• About this exercise
Please retype the records below exactly, omitting any images.

┌─ Excerpted records

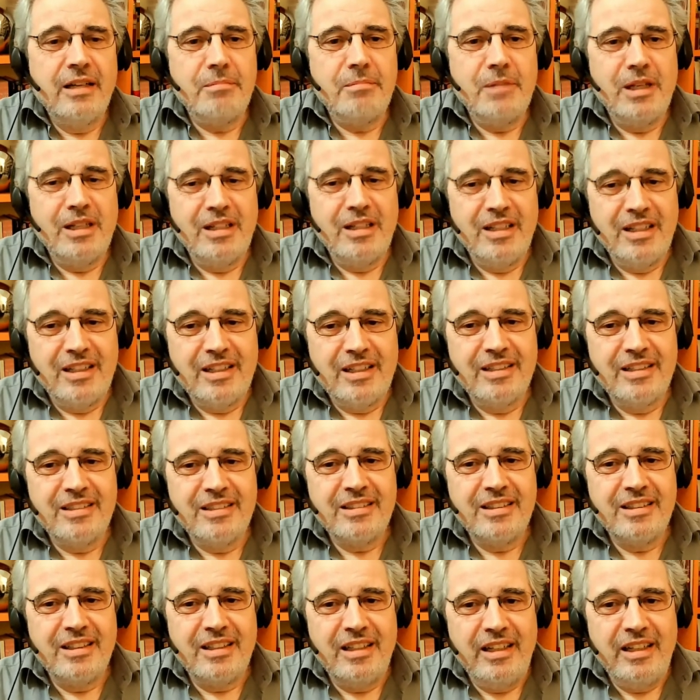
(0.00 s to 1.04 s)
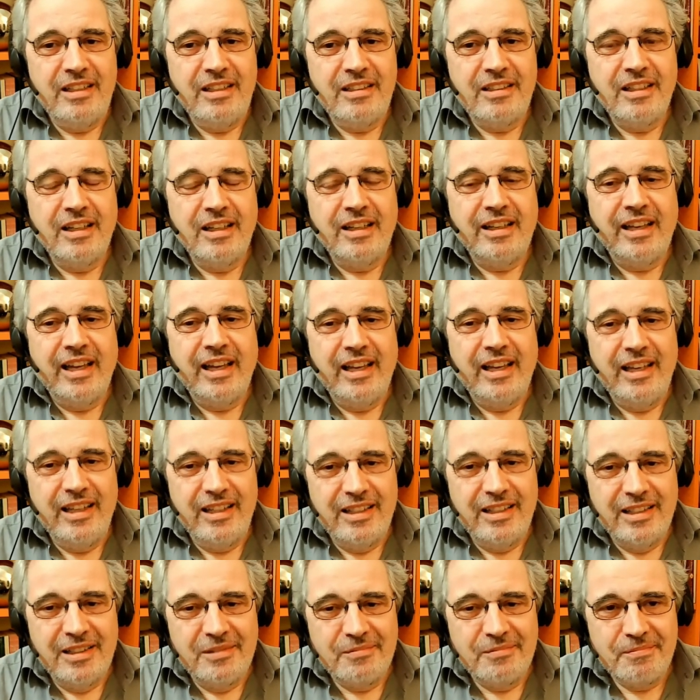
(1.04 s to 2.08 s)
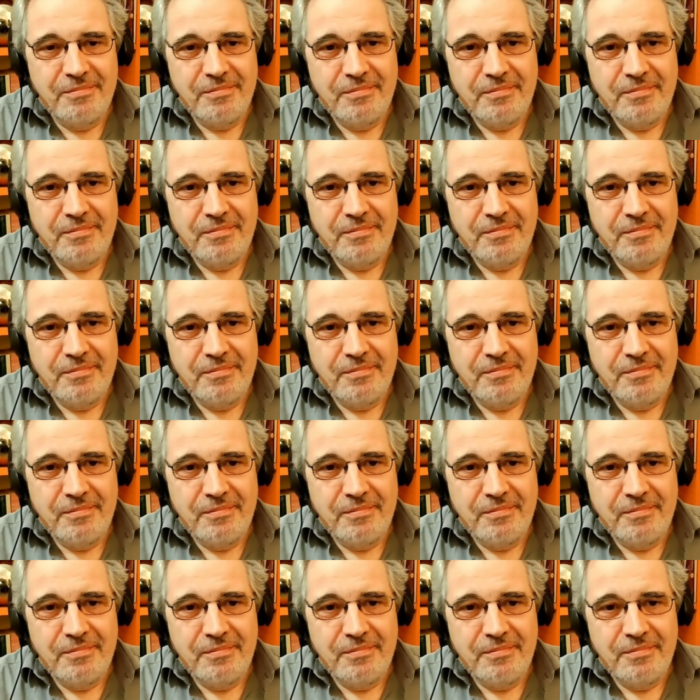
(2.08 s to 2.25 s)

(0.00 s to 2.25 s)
America great again,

└─

• Your response
(0.00 s to 1.04 s)
(1.04 s to 2.08 s)
(2.08 s to 2.25 s)

(0.00 s to 2.25 s)
America great again,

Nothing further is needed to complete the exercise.